Zvolerin had decided by 2010 that Adam & Eve would limit its Blu-ray releases to “top productions and stars,” another smart move given the cost. Joshua from skinworXXX agreed even then, opining that “Blu-ray, as great as it is, is cost-prohibitive for both adult and mainstream,” and did not see it as a big growth area, much less a money-maker. On the other hand, as many salespeople will tell you, there are still plenty of consumers who want to hold a physical product in their hands, and Blu-ray gives them the best viewing experience, bar none (so far).
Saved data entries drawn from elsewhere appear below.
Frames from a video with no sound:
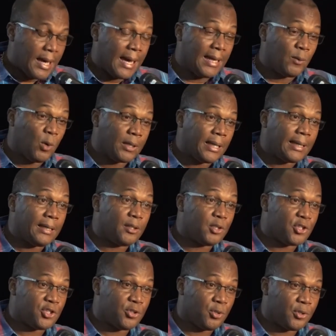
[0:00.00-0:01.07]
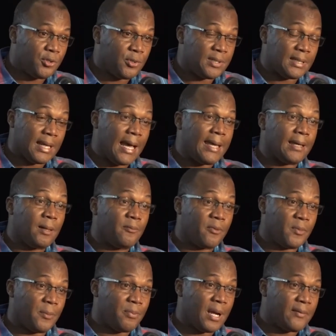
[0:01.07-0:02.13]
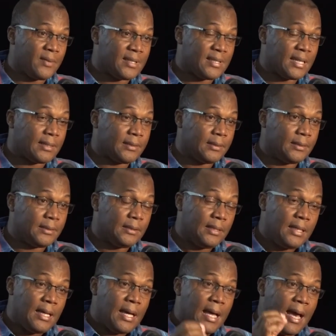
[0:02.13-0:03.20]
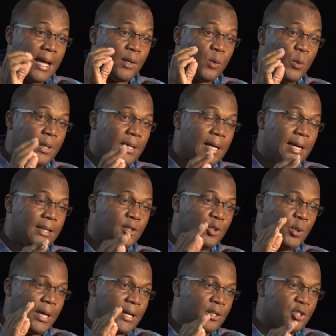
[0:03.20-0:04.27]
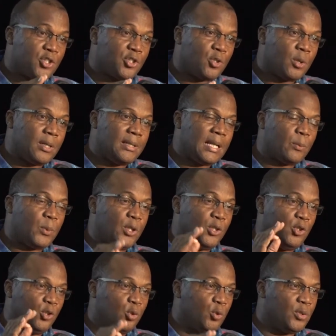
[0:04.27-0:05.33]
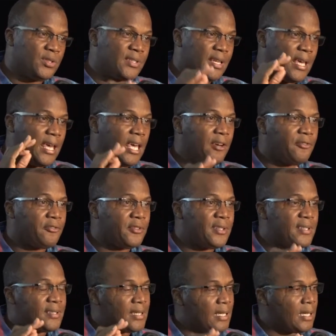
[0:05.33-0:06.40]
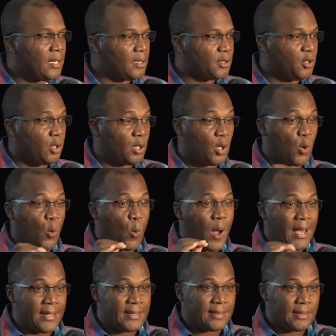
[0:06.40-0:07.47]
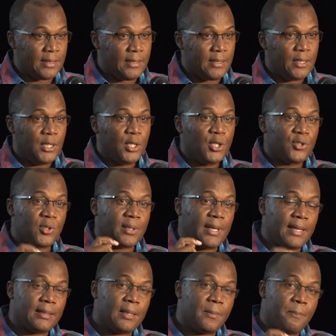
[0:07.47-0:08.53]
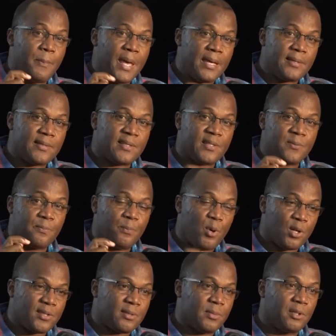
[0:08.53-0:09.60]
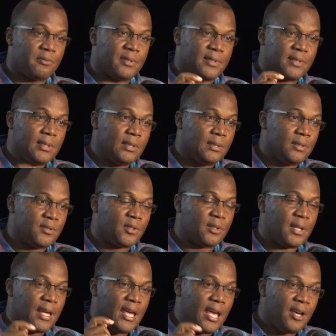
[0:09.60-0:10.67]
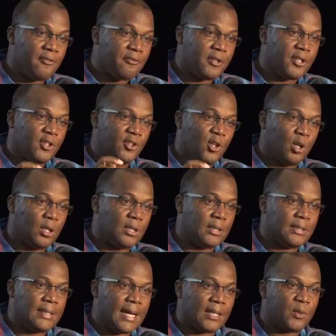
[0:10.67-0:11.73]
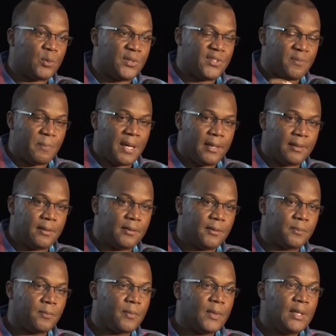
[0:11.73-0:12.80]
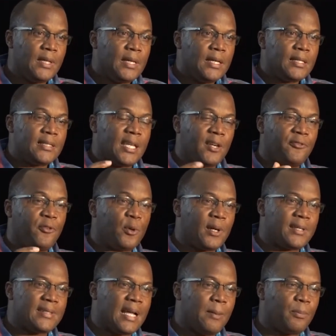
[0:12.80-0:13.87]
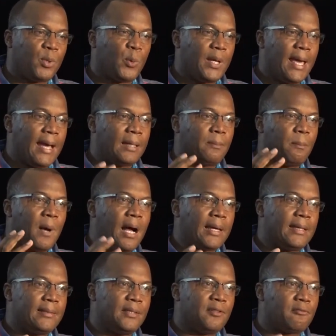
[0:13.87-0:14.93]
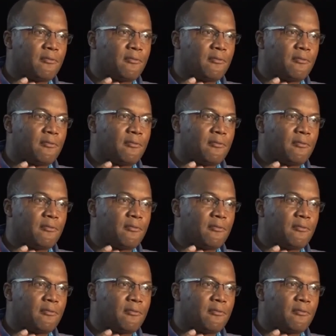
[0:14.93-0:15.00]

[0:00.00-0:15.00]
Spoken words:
And what I can assure you is that I come from the private sector, and we are ensuring that we use every single dollar wisely to get the best possible returns on every dollar that we spend. Take, for example, we had marketing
Andrew Blake, who should need no introduction to film critics or fans, told this writer several years ago that he likes “the physical object as part of my appreciation, whatever the art form. I like to sit down with a physical object, sit comfortably to read a book, watch a movie.” He speaks for many porn consumers, too, when he reiterates his belief “in the physical object, not the virtual one. I want to get my hands on it as well as put my head into it.”
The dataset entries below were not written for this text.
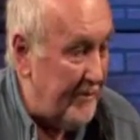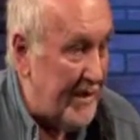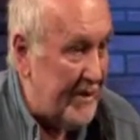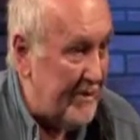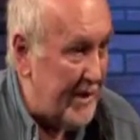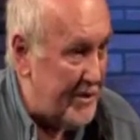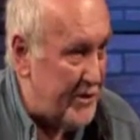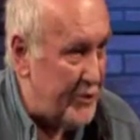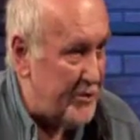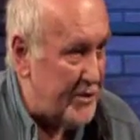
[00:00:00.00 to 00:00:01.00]
that's
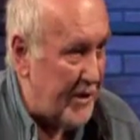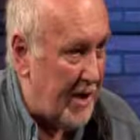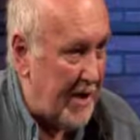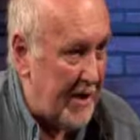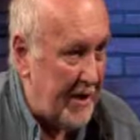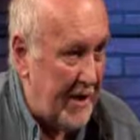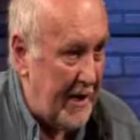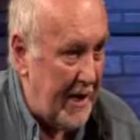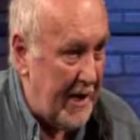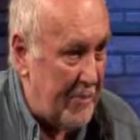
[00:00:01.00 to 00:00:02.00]
used a lot
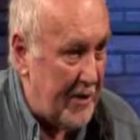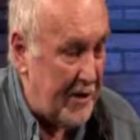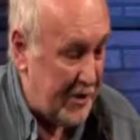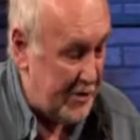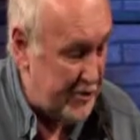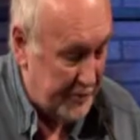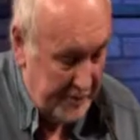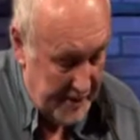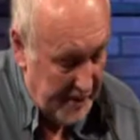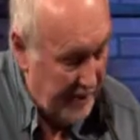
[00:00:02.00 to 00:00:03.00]
in A because
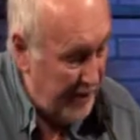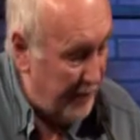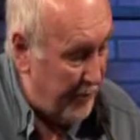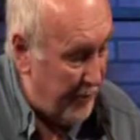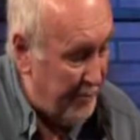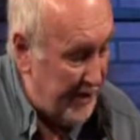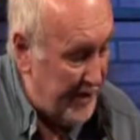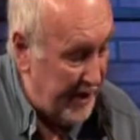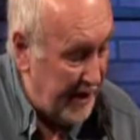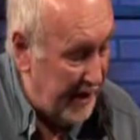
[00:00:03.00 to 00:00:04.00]
if we
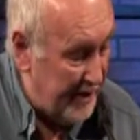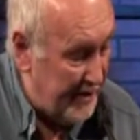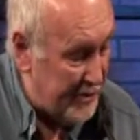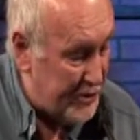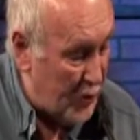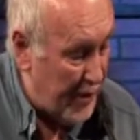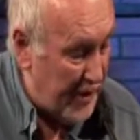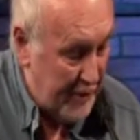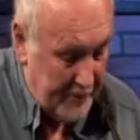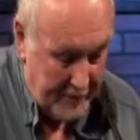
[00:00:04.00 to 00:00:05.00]
play the E this
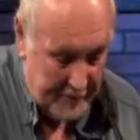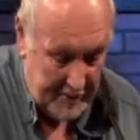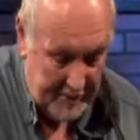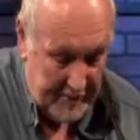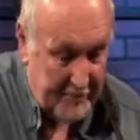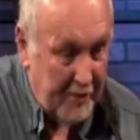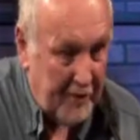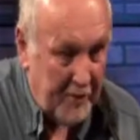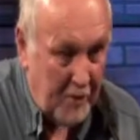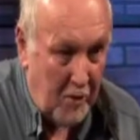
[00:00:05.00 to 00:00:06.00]
way, you've
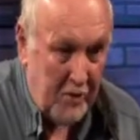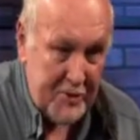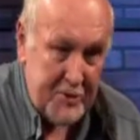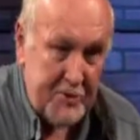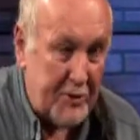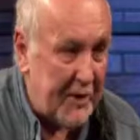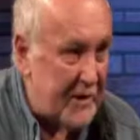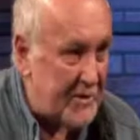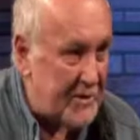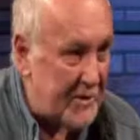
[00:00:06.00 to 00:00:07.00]
got all the
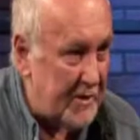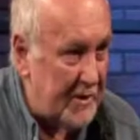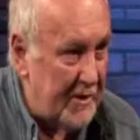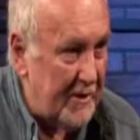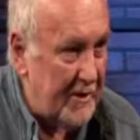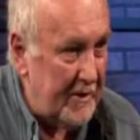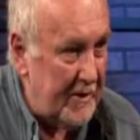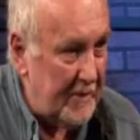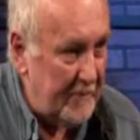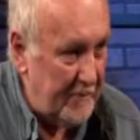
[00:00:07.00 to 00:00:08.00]
strings.
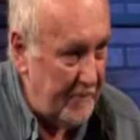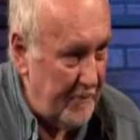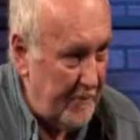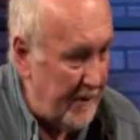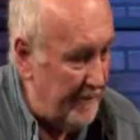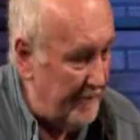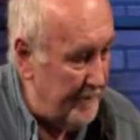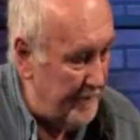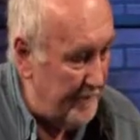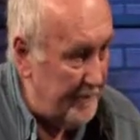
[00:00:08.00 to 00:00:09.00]
Well, also in that
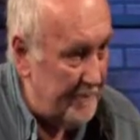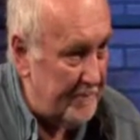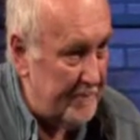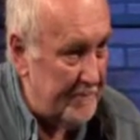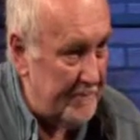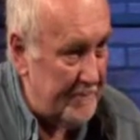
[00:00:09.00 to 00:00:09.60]
note too, you get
Elegant Angel’s Travis played it smart, realizing that there would always be “a significant market for hard products,” and his firm has maintained a strong, focused presence on the BR-DVD lists. Blu-ray players (not recorders) have dropped to less than $50, and when they hit the commodity-price level of $29 sometime this coming year, tech and porn observers may need to revisit the topic. Perhaps BR will catch on, and maybe it won’t. In Joshua’s original estimation, still as accurate three years on, it “just doesn’t have a strong enough foothold in the business to last.”
Today’s porn business reflects a very consolidated marketplace with far fewer production studios than just three years ago, and is in the midst of all manner of realignments, including a geographical one. Porn is being made in the Sunbelt, the South, and particularly Florida, now that California has become downright inhospitable to business and L.A. now has sicced the condom cops on the porn studios.
It was the desire for titillation and sex play that drove the development and proliferation of digital video and other technologies, and as the economy recovers, so will the creative energies of inventors and innovators. They know there is a constant demand for quality fare. When skinworXXX’s Joshua talks about making high-quality films, he means to push the envelope of technology “and sex, as well.” This is the attitude that made porn the world-changer that it can still be.
Advocates of “slowed-down science”—more accurately, a moratorium on scientific progress, famously (or notoriously, depending on your perspective) promoted by Sun Microsystems co-founder Bill Joy—may wish to reflect that the true price of their proposal is a joyless, dour, pornless, parochial, paranoid police state. Halting progress to clean up the Internet and “stop war” is a much faster and more dependable way to bring about The End Of Life As We Know It than any possible Frankenfood, irradiated children, or computer war games gone bad.